Data excerpts:
★ ★ ★ ★

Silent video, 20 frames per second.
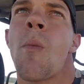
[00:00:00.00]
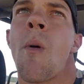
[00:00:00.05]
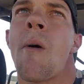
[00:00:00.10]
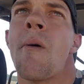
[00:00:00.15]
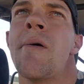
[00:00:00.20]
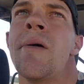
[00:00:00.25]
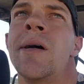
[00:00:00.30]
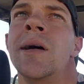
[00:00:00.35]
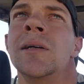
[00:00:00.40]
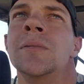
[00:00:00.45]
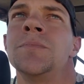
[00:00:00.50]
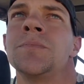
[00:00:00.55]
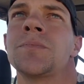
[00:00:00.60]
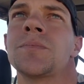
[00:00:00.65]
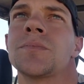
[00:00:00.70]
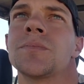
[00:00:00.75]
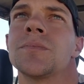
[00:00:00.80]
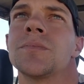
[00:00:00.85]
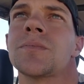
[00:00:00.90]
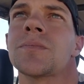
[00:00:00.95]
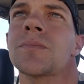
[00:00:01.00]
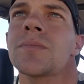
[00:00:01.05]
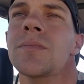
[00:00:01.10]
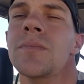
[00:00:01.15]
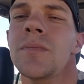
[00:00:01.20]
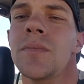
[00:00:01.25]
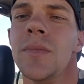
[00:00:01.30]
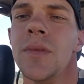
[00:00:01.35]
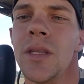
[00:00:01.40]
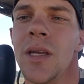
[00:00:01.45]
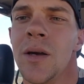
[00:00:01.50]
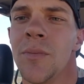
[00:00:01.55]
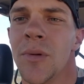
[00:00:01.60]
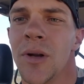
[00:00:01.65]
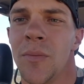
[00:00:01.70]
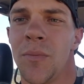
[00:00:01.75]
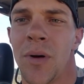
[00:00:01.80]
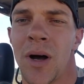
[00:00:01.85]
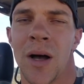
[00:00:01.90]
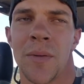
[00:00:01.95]
I'm gonna
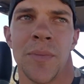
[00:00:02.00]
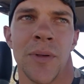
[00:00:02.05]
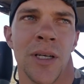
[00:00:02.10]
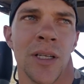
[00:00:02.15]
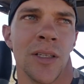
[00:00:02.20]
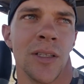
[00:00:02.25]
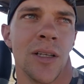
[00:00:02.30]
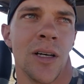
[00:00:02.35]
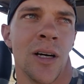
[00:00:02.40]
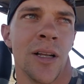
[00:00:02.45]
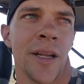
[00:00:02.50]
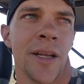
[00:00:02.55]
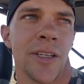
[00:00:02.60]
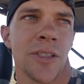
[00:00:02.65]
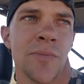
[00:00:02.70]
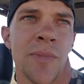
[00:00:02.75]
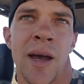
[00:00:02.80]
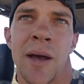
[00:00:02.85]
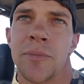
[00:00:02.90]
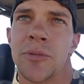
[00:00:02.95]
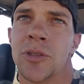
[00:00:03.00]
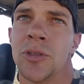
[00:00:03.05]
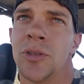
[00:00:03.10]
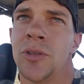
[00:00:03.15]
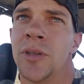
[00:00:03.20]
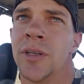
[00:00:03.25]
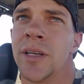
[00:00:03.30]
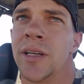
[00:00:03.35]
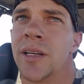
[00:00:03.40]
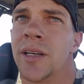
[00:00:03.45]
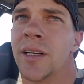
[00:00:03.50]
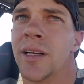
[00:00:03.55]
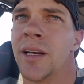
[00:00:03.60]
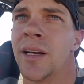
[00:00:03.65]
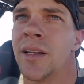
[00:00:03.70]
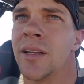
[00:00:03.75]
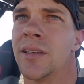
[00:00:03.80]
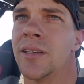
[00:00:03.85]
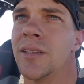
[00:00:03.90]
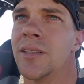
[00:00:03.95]
pop on X Maps real quick and kind
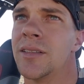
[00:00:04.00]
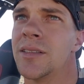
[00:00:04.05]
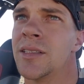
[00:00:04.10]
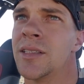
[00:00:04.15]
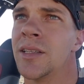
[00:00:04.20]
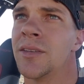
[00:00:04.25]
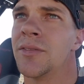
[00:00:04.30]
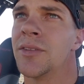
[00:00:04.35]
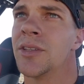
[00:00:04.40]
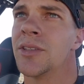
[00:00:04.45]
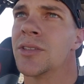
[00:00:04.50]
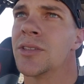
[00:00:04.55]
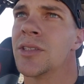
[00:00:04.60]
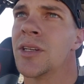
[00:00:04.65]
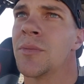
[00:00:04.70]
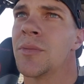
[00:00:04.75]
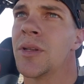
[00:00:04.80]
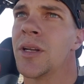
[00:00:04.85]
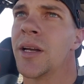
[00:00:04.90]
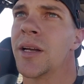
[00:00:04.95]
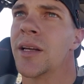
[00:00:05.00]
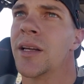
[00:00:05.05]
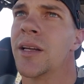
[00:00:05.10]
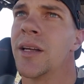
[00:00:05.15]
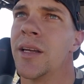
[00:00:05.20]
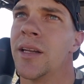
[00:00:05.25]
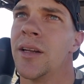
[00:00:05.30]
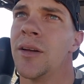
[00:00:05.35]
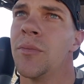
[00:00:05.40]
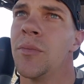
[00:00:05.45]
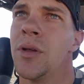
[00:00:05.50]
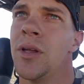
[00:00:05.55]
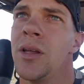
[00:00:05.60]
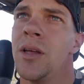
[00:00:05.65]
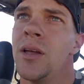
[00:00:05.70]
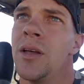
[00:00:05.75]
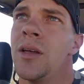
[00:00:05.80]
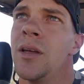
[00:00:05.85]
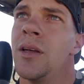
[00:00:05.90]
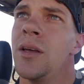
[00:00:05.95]
of see if there's something I can get up
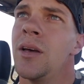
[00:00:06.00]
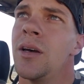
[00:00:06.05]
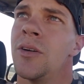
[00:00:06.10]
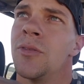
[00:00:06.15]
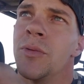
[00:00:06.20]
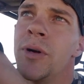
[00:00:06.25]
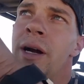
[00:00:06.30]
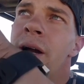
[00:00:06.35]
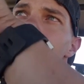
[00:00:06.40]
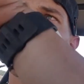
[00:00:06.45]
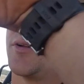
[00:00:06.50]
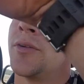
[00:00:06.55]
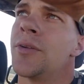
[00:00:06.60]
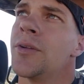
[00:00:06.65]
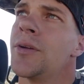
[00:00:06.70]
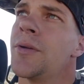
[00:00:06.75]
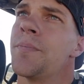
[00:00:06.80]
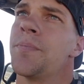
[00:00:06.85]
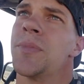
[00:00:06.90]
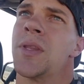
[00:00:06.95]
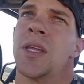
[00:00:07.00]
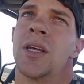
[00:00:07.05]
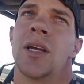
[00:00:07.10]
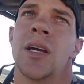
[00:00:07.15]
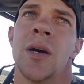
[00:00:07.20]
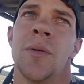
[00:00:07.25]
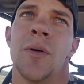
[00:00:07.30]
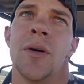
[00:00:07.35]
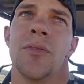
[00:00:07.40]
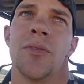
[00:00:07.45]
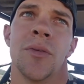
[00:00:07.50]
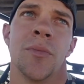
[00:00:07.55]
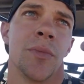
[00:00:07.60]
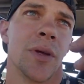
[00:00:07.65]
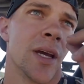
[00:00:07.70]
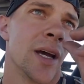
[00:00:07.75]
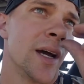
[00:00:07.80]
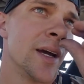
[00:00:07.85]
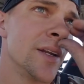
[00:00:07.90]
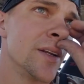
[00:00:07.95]
around and then come up from
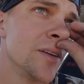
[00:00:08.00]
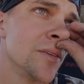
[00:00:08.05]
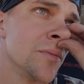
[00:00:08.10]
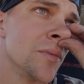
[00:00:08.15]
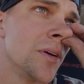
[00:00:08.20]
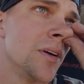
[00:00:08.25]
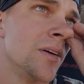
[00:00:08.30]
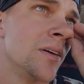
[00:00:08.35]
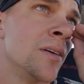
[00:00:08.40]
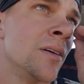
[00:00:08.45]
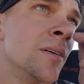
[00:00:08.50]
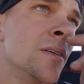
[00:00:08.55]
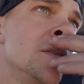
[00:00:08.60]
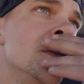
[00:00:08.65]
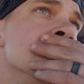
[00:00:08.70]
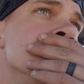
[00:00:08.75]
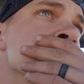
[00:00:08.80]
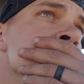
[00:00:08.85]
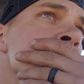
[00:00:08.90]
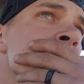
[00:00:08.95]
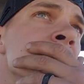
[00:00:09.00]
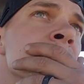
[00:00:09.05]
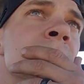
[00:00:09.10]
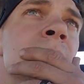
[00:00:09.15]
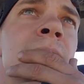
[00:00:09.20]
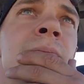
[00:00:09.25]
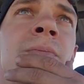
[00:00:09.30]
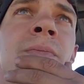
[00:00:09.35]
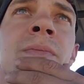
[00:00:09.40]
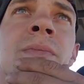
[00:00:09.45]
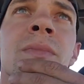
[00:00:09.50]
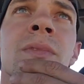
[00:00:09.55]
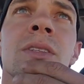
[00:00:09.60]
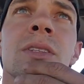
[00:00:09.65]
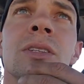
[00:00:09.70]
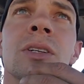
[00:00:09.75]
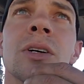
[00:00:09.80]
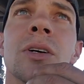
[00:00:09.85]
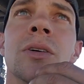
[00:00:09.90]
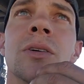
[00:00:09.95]
behind them.
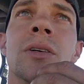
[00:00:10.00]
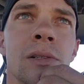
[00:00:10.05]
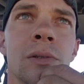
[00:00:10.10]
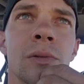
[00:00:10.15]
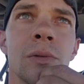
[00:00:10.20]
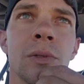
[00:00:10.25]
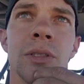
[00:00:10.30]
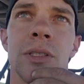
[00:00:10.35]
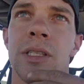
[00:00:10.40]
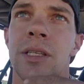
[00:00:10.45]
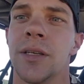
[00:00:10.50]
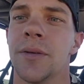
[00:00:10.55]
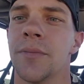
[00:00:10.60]
So we'll see.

★ ★ ★ ★

■ Exercise: Would you return the records exactly as written, minus any image?

■ Result of this task:
Silent video, 20 frames per second.
[00:00:00.00]
[00:00:00.05]
[00:00:00.10]
[00:00:00.15]
[00:00:00.20]
[00:00:00.25]
[00:00:00.30]
[00:00:00.35]
[00:00:00.40]
[00:00:00.45]
[00:00:00.50]
[00:00:00.55]
[00:00:00.60]
[00:00:00.65]
[00:00:00.70]
[00:00:00.75]
[00:00:00.80]
[00:00:00.85]
[00:00:00.90]
[00:00:00.95]
[00:00:01.00]
[00:00:01.05]
[00:00:01.10]
[00:00:01.15]
[00:00:01.20]
[00:00:01.25]
[00:00:01.30]
[00:00:01.35]
[00:00:01.40]
[00:00:01.45]
[00:00:01.50]
[00:00:01.55]
[00:00:01.60]
[00:00:01.65]
[00:00:01.70]
[00:00:01.75]
[00:00:01.80]
[00:00:01.85]
[00:00:01.90]
[00:00:01.95]
I'm gonna
[00:00:02.00]
[00:00:02.05]
[00:00:02.10]
[00:00:02.15]
[00:00:02.20]
[00:00:02.25]
[00:00:02.30]
[00:00:02.35]
[00:00:02.40]
[00:00:02.45]
[00:00:02.50]
[00:00:02.55]
[00:00:02.60]
[00:00:02.65]
[00:00:02.70]
[00:00:02.75]
[00:00:02.80]
[00:00:02.85]
[00:00:02.90]
[00:00:02.95]
[00:00:03.00]
[00:00:03.05]
[00:00:03.10]
[00:00:03.15]
[00:00:03.20]
[00:00:03.25]
[00:00:03.30]
[00:00:03.35]
[00:00:03.40]
[00:00:03.45]
[00:00:03.50]
[00:00:03.55]
[00:00:03.60]
[00:00:03.65]
[00:00:03.70]
[00:00:03.75]
[00:00:03.80]
[00:00:03.85]
[00:00:03.90]
[00:00:03.95]
pop on X Maps real quick and kind
[00:00:04.00]
[00:00:04.05]
[00:00:04.10]
[00:00:04.15]
[00:00:04.20]
[00:00:04.25]
[00:00:04.30]
[00:00:04.35]
[00:00:04.40]
[00:00:04.45]
[00:00:04.50]
[00:00:04.55]
[00:00:04.60]
[00:00:04.65]
[00:00:04.70]
[00:00:04.75]
[00:00:04.80]
[00:00:04.85]
[00:00:04.90]
[00:00:04.95]
[00:00:05.00]
[00:00:05.05]
[00:00:05.10]
[00:00:05.15]
[00:00:05.20]
[00:00:05.25]
[00:00:05.30]
[00:00:05.35]
[00:00:05.40]
[00:00:05.45]
[00:00:05.50]
[00:00:05.55]
[00:00:05.60]
[00:00:05.65]
[00:00:05.70]
[00:00:05.75]
[00:00:05.80]
[00:00:05.85]
[00:00:05.90]
[00:00:05.95]
of see if there's something I can get up
[00:00:06.00]
[00:00:06.05]
[00:00:06.10]
[00:00:06.15]
[00:00:06.20]
[00:00:06.25]
[00:00:06.30]
[00:00:06.35]
[00:00:06.40]
[00:00:06.45]
[00:00:06.50]
[00:00:06.55]
[00:00:06.60]
[00:00:06.65]
[00:00:06.70]
[00:00:06.75]
[00:00:06.80]
[00:00:06.85]
[00:00:06.90]
[00:00:06.95]
[00:00:07.00]
[00:00:07.05]
[00:00:07.10]
[00:00:07.15]
[00:00:07.20]
[00:00:07.25]
[00:00:07.30]
[00:00:07.35]
[00:00:07.40]
[00:00:07.45]
[00:00:07.50]
[00:00:07.55]
[00:00:07.60]
[00:00:07.65]
[00:00:07.70]
[00:00:07.75]
[00:00:07.80]
[00:00:07.85]
[00:00:07.90]
[00:00:07.95]
around and then come up from
[00:00:08.00]
[00:00:08.05]
[00:00:08.10]
[00:00:08.15]
[00:00:08.20]
[00:00:08.25]
[00:00:08.30]
[00:00:08.35]
[00:00:08.40]
[00:00:08.45]
[00:00:08.50]
[00:00:08.55]
[00:00:08.60]
[00:00:08.65]
[00:00:08.70]
[00:00:08.75]
[00:00:08.80]
[00:00:08.85]
[00:00:08.90]
[00:00:08.95]
[00:00:09.00]
[00:00:09.05]
[00:00:09.10]
[00:00:09.15]
[00:00:09.20]
[00:00:09.25]
[00:00:09.30]
[00:00:09.35]
[00:00:09.40]
[00:00:09.45]
[00:00:09.50]
[00:00:09.55]
[00:00:09.60]
[00:00:09.65]
[00:00:09.70]
[00:00:09.75]
[00:00:09.80]
[00:00:09.85]
[00:00:09.90]
[00:00:09.95]
behind them.
[00:00:10.00]
[00:00:10.05]
[00:00:10.10]
[00:00:10.15]
[00:00:10.20]
[00:00:10.25]
[00:00:10.30]
[00:00:10.35]
[00:00:10.40]
[00:00:10.45]
[00:00:10.50]
[00:00:10.55]
[00:00:10.60]
So we'll see.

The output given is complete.